There had nearly been a quarrel, that first time she had taken Mike home. He had been daft enough to say that their country hadn’t really lost the war. ‘Look at your economic recovery’, he said. Grete herself was surprised when Stephan burst out. in that deep man’s voice he now had, ‘What do you mean’ - thumping his fist on his chest - ‘we didn’t really lose the war? You can go back any time, can’t you, to where your parents still are?’
‘So, child, you know the house belongs to you now’, her uncle said, this second homecoming. as he ushered her in. ‘Of course, it always did, but it’s all in black and white now’.
‘He’s still calling me child!’ she said now to Stephan.
It was a pretty special day when Uncle Johann had come home with a piece of glass tied on the handcart he’d made using old bicycle wheels. He even had some putty, in a rag in his pocket. He fixed it in the kitchen and at last they had one room with a proper window. You had to scavenge for everything. If you kept any chickens or rabbits in your back yard or tried to grow anything, you had to be constantly on guard. Even tiny children, no bigger than Annie had been, took their turns at hoeing or guarding. It was a couple of years before he got enough strong timbers to repair the upstairs floors. But long before that he mixed up some kind of improvised whitewash and Grete helped slap it on the house walls to make them look like they used to.
‘What a mess I got in, and him just laughing at me!’ she had told Mike.
Her uncle had stood and laughed at her, holding his big round waist with both hands, his great beard frothing up.
Well, yes, she had always thought of it as Uncle Johann’s house, but of course it was really hers. After all, it had been her father’s and her grandfather’s. To think the house was hers! And for four years she and Mike had struggled in England to save the deposit on a mere shoebox!
That English phrase Mike had used struck her as comical at first. but she got used to it.
Mike and Grete are a comfortable sort of couple now with grownup kids. Yes, Grete got over those jitters, of course. And last time I dropped in to see them they told me Stephan, now the wall is down, has gone back to the East after all, to set up a new office there for his firm.
‘By the way’, he had said that evening, as he turned to go, ‘there was something in the post for you. Only just come, so I didn’t send it on’.
The envelope, with that stamp with President Lubke on it which she only saw now when her uncle wrote, was propped beside her bed. Who could possibly be writing to her here? But inside - well, only one kind of card has black edges like that. ‘With deep sadness you are informed of the decease of Frau Magdalene Stollenberg’. Born, died, the funeral will take place, etc.

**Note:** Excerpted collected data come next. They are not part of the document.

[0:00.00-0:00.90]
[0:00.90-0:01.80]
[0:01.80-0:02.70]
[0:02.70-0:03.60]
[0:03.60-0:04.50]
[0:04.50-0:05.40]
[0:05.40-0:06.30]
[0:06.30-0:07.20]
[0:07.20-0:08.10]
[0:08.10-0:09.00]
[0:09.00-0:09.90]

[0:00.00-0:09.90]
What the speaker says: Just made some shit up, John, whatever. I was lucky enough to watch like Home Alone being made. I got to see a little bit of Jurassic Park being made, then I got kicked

It was the first time she had ever heard of Frau Stollenberg since the day she went off from that place in the little train. Of course, Frau Stollenberg had already been a war widow. When she died, had somebody simply gone through her things turning up old addresses to send funeral notices to?

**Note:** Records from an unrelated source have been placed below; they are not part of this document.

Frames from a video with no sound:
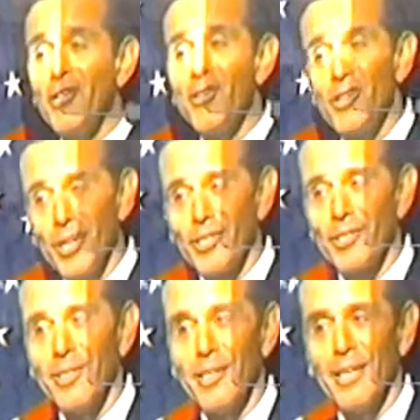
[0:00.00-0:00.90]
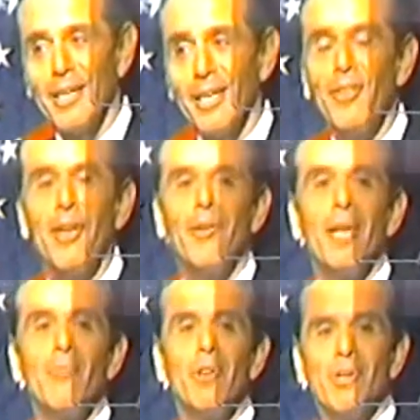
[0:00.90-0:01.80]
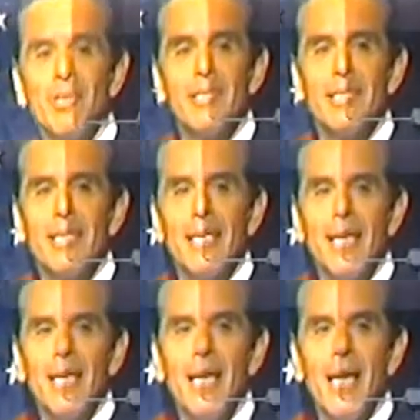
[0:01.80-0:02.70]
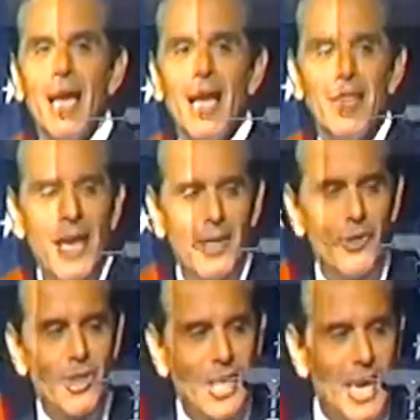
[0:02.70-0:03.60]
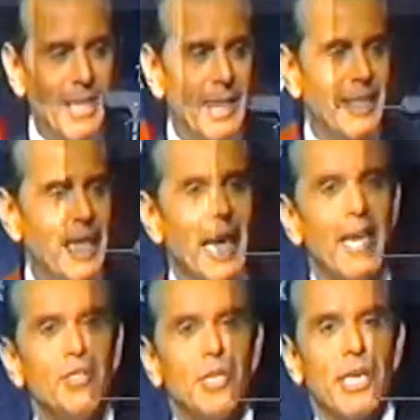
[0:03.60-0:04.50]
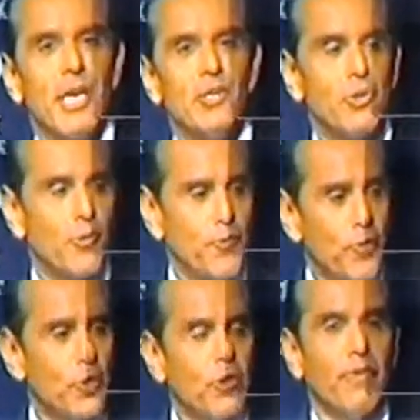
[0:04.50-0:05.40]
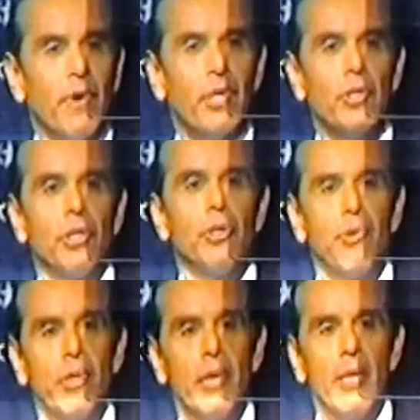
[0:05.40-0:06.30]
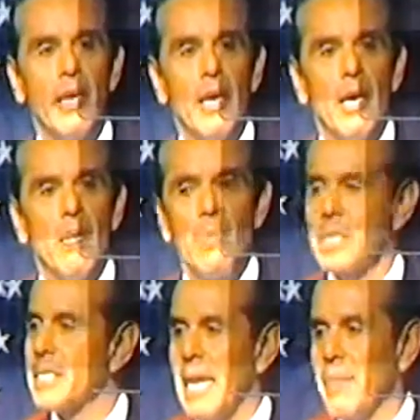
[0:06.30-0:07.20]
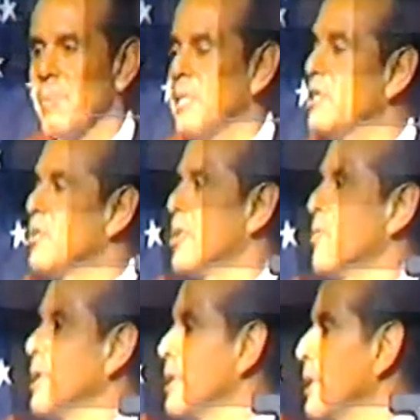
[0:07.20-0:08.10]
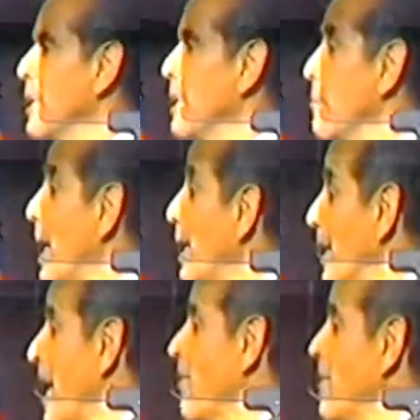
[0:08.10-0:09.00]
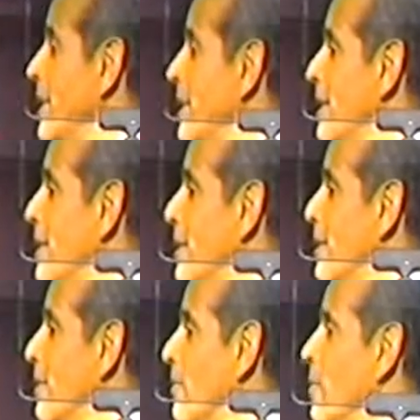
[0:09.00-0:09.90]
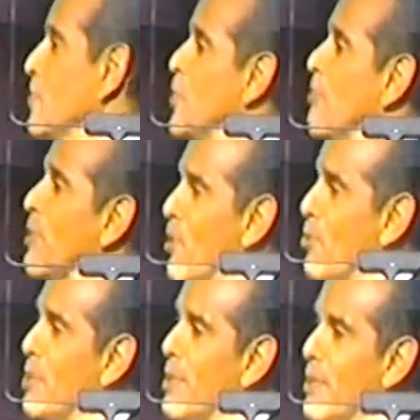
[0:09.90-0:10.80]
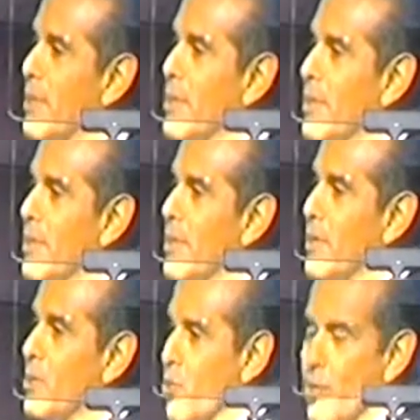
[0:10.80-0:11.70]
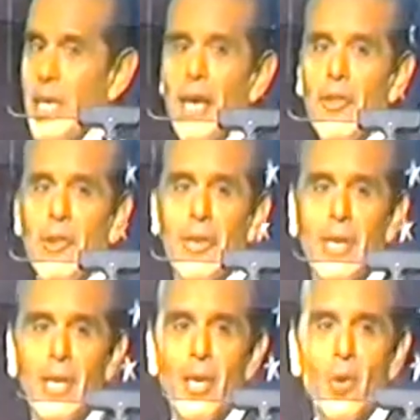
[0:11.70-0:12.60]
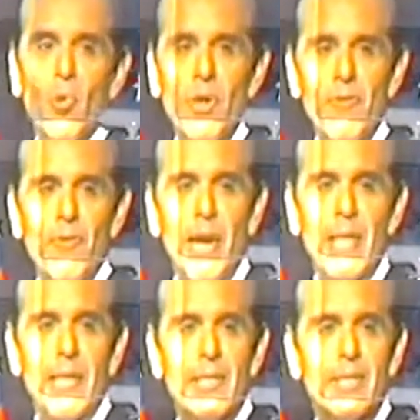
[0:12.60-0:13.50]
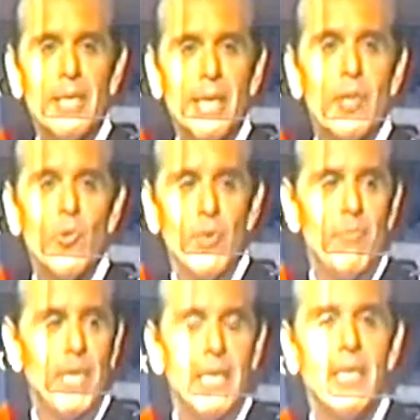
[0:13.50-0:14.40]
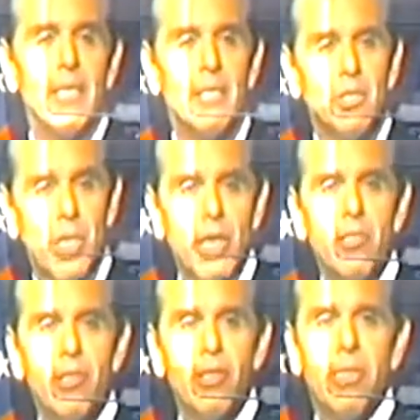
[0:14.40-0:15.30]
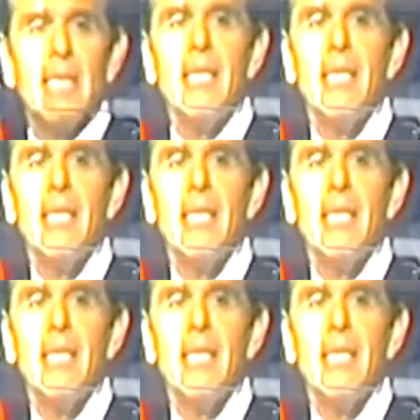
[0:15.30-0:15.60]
not just in their neighborhoods. They understand that the educational future of our children must not be determined by a lottery or a zip code. So together, we fought, and together we've begun to change the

It struck Grete, Frau Stollenberg was being buried in that same graveyard where Annie was. Should she go, and try to find Annie’s grave?
She opened a window and listened to the dark watery voices of the woods. Of course, it was a long way, and Annie’s grave might not even be marked.
She turned back into the room and tried squatting down in front of the mirror to be nearer where Annie and she, side by side, had long ago reached up to, pulling faces at themselves, giggling. Then she stared again at the black-edged card. The harder she looked at it, the more she felt that it was not there she had to go, not back into that past.
She ran downstairs to the kitchen. Her uncle was frying potatoes on the stove and Stephan was poring over a newspaper, at the table by that first window Uncle Johann had repaired, the blind pulled over it now. They looked at her in surprise as she dashed into the room and burst out:
‘Well, I must be off back again in just a few days so that Mike and I can buy our shoebox’.
She says it sounded even sillier in German.